[Records from a data source]
▬▬▬▬▬▬▬▬▬▬
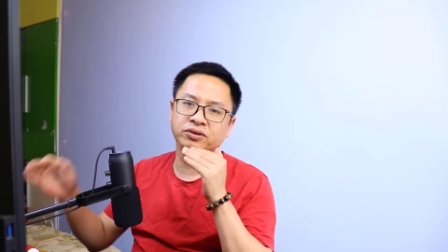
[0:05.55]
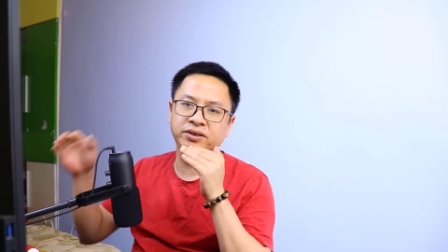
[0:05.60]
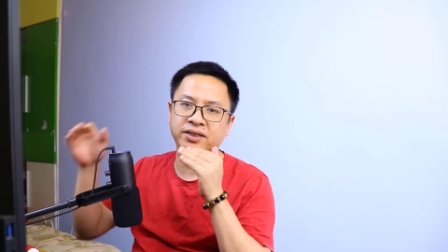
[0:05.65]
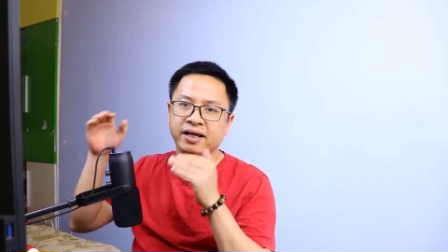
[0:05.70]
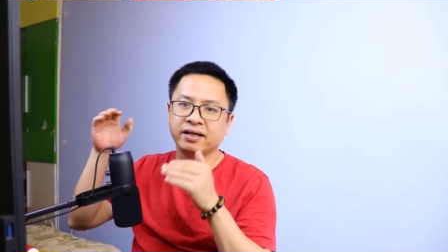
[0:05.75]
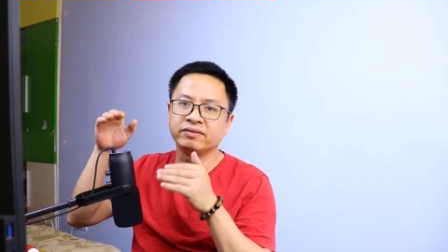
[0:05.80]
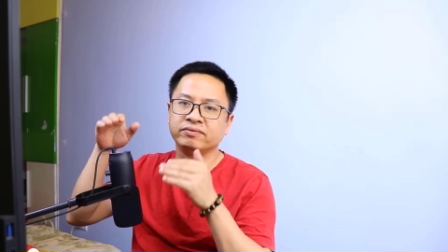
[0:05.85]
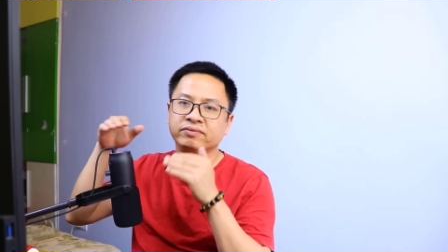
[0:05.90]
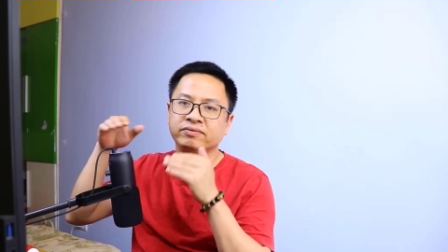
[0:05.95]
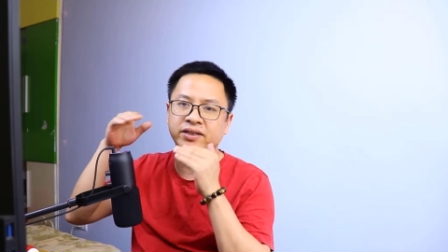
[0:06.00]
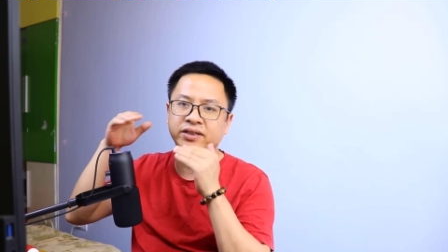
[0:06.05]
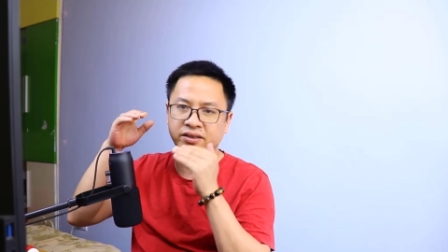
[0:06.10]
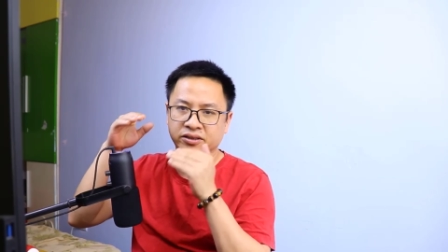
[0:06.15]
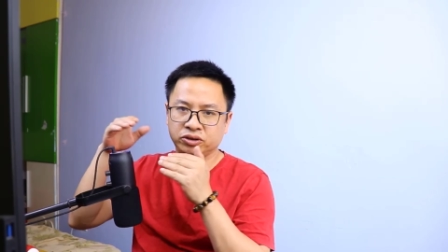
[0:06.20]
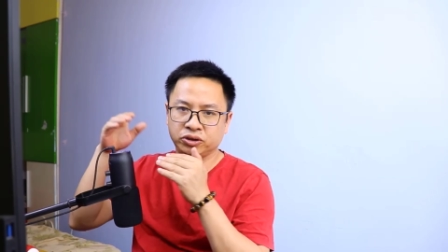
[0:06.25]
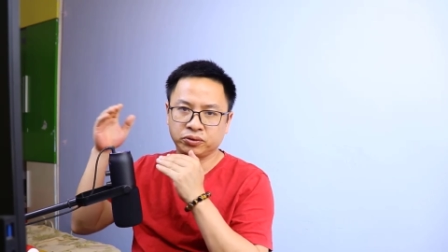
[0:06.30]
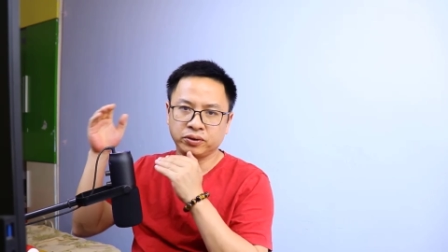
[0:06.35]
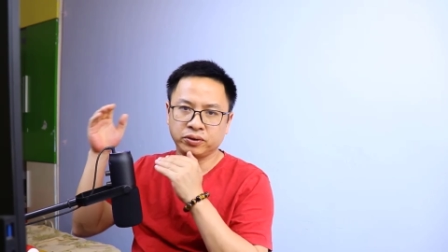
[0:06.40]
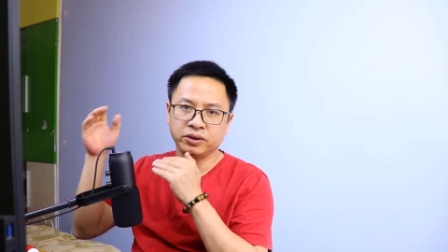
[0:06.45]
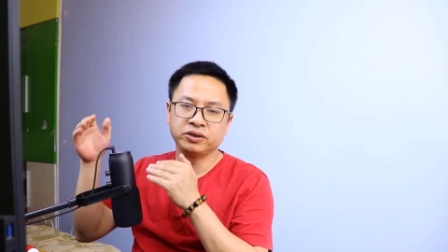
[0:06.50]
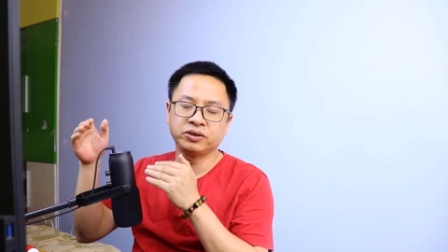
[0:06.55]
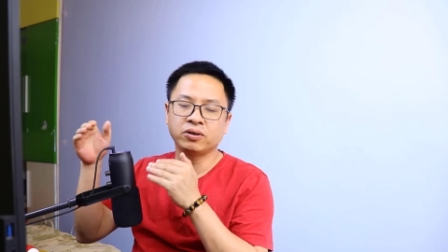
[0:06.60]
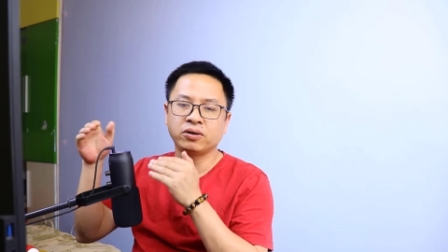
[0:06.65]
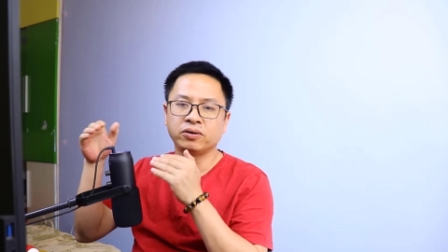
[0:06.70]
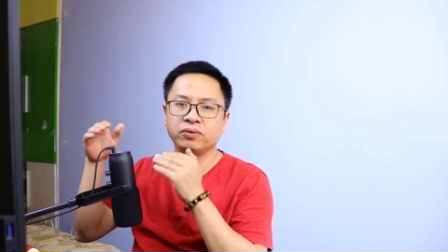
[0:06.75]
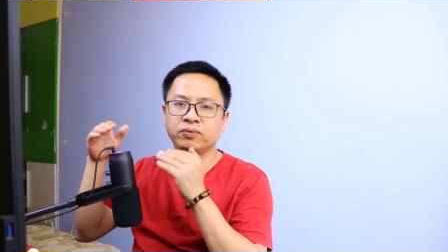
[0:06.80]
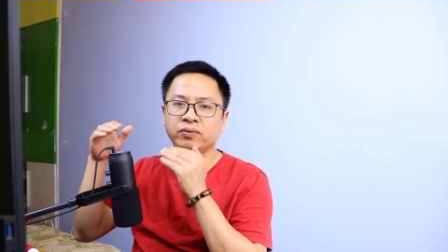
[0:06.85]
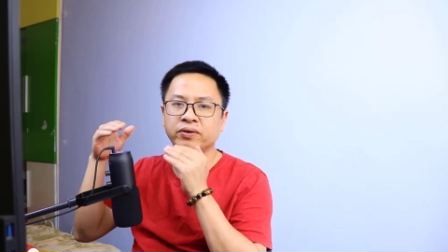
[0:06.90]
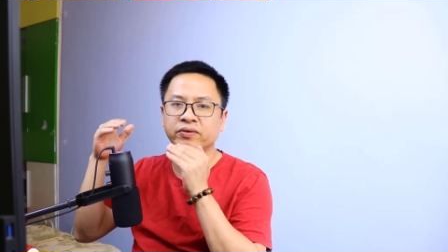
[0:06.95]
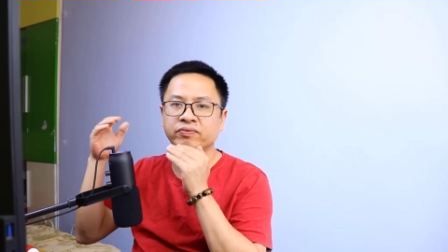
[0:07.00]
take a video
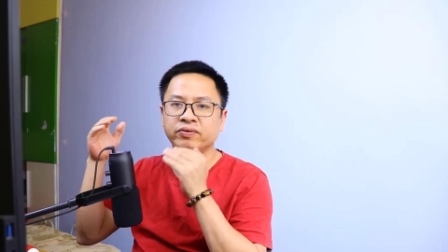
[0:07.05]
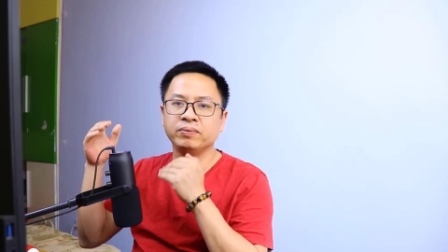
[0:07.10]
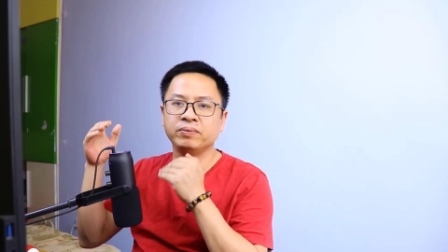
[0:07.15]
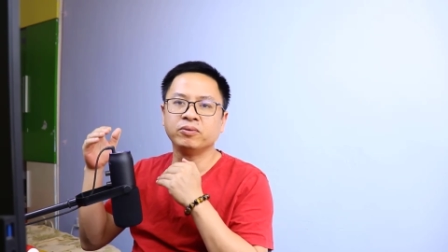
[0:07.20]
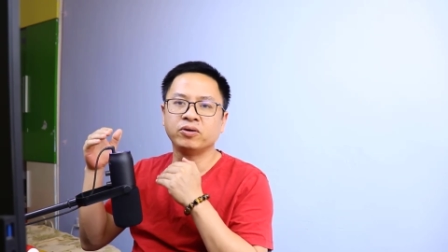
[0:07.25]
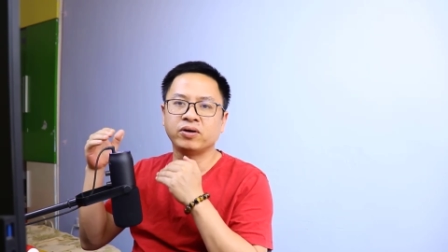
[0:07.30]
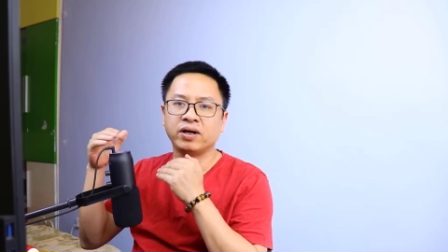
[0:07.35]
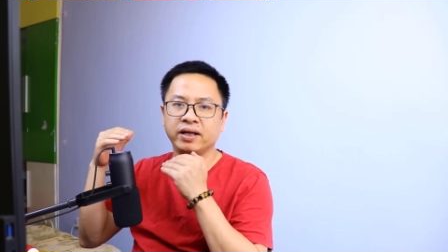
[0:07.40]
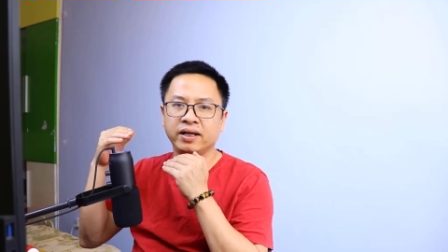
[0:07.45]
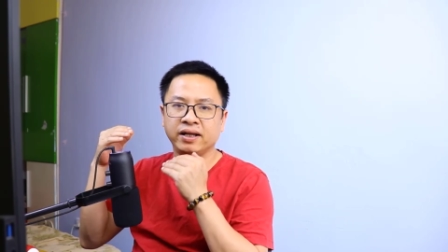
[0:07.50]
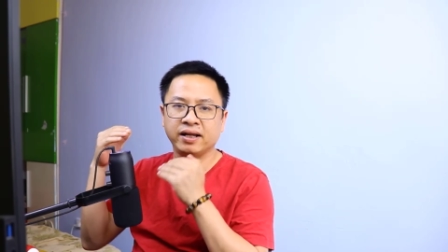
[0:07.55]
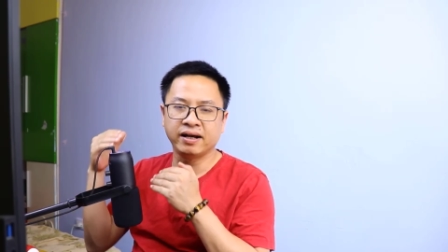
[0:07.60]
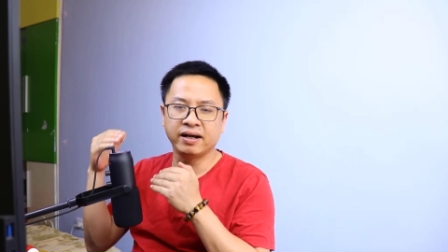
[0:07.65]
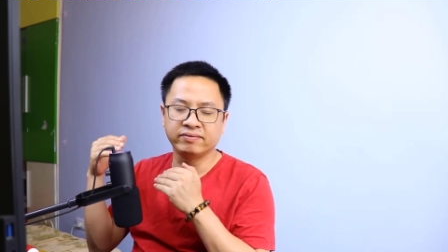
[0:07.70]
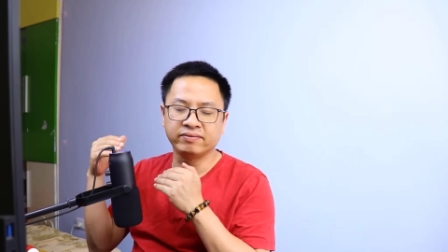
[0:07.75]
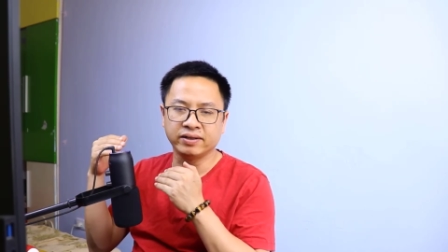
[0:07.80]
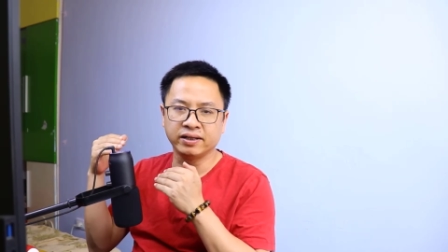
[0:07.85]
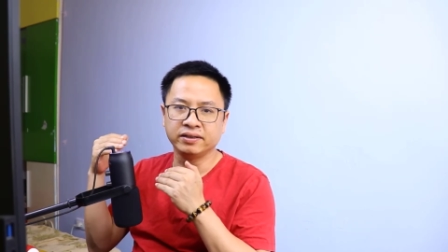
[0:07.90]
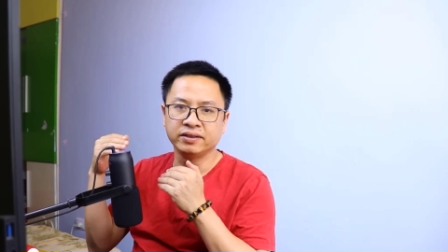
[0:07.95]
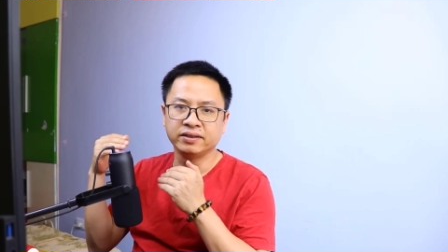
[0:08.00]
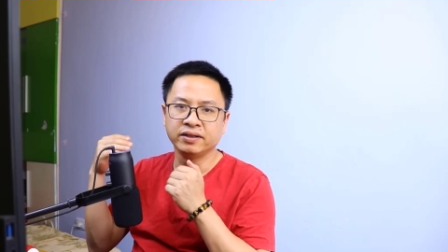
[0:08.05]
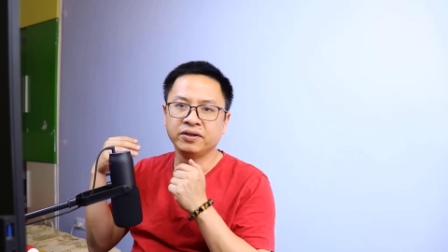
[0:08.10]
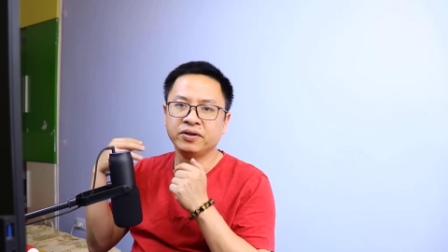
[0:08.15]
screenshot with Filmora 11.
▬▬▬▬▬▬▬▬▬▬
■ Work instruction ■
Give every entry again verbatim, with no pictures.

■ Task solution ■
[0:05.55]
[0:05.60]
[0:05.65]
[0:05.70]
[0:05.75]
[0:05.80]
[0:05.85]
[0:05.90]
[0:05.95]
[0:06.00]
[0:06.05]
[0:06.10]
[0:06.15]
[0:06.20]
[0:06.25]
[0:06.30]
[0:06.35]
[0:06.40]
[0:06.45]
[0:06.50]
[0:06.55]
[0:06.60]
[0:06.65]
[0:06.70]
[0:06.75]
[0:06.80]
[0:06.85]
[0:06.90]
[0:06.95]
[0:07.00]
take a video
[0:07.05]
[0:07.10]
[0:07.15]
[0:07.20]
[0:07.25]
[0:07.30]
[0:07.35]
[0:07.40]
[0:07.45]
[0:07.50]
[0:07.55]
[0:07.60]
[0:07.65]
[0:07.70]
[0:07.75]
[0:07.80]
[0:07.85]
[0:07.90]
[0:07.95]
[0:08.00]
[0:08.05]
[0:08.10]
[0:08.15]
screenshot with Filmora 11.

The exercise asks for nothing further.